Main_hff_front_cover_resized

Hammering for Freedom

Review
By The Horn Book

William “Bill” Lewis was born into slavery in Tennessee on a plantation owned by Colonel Lewis. As a boy working alongside his mother, aunt, and siblings in the fields, he knew he wanted to do something to help his family. When the colonel decided Bill should become a blacksmith, the young man soon realized that with the money he was allowed to keep he could buy his freedom and that of his family. All through the years, he saved his money until he had enough to open his own shop. In 1837, Bill Lewis became the first African American blacksmith in Chattanooga, Tennessee—and he did not stop working until he was able to buy the freedom of all his family members. Hubbard’s straightforward but lyrical narrative is effectively illuminated with descriptive passages of Lewis at work in his shop. “Every morning, while the sky was still purple and blue, Bill stretched his muscles and gripped a hammer. Clang! Clang!
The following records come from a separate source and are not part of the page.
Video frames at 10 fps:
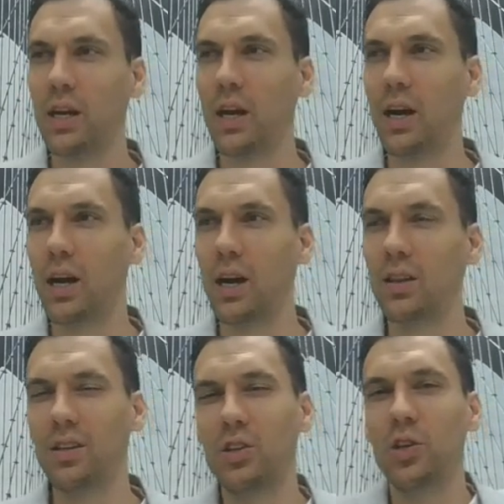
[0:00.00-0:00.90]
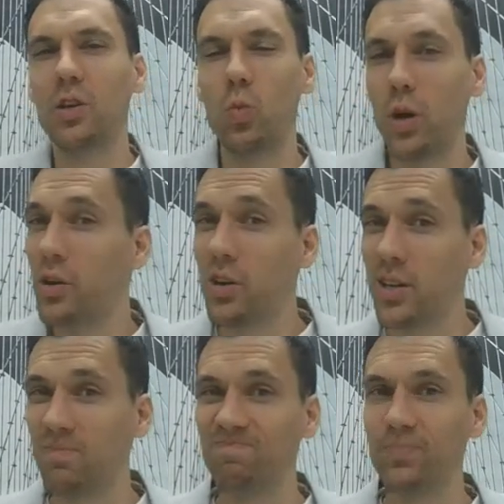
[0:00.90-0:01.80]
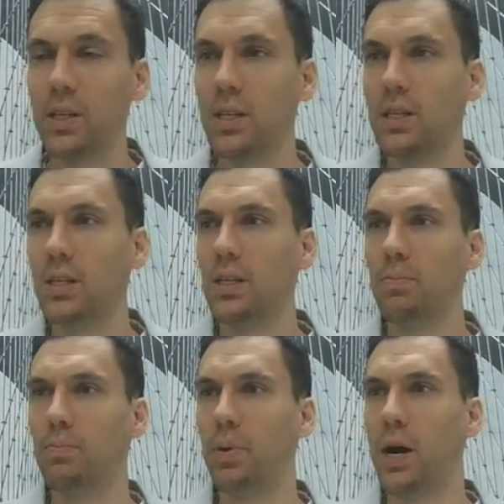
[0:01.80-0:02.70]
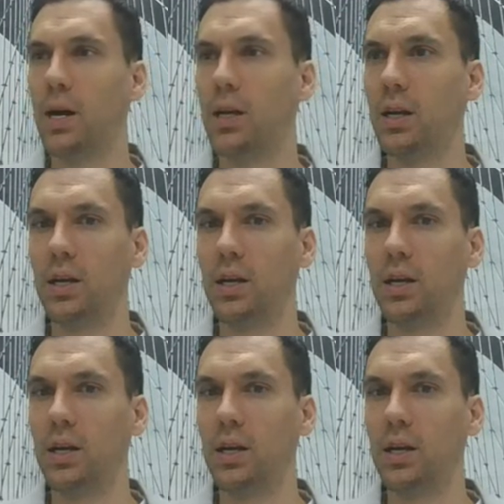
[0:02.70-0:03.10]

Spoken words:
I think you can work on it, but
All through the day, his hammer sang its song.” Rendered in smoothly textured acrylics, Holyfield’s art, with its characteristically elongated images (here, of Lewis with tools in his hands), dramatically conveys a sense of passion and purpose, themes attributable to Lewis’s mission in life. This is an inspiring and worthy picture-book biography of a man and his dreams fulfilled. Appended with an informative afterword and a list of sources.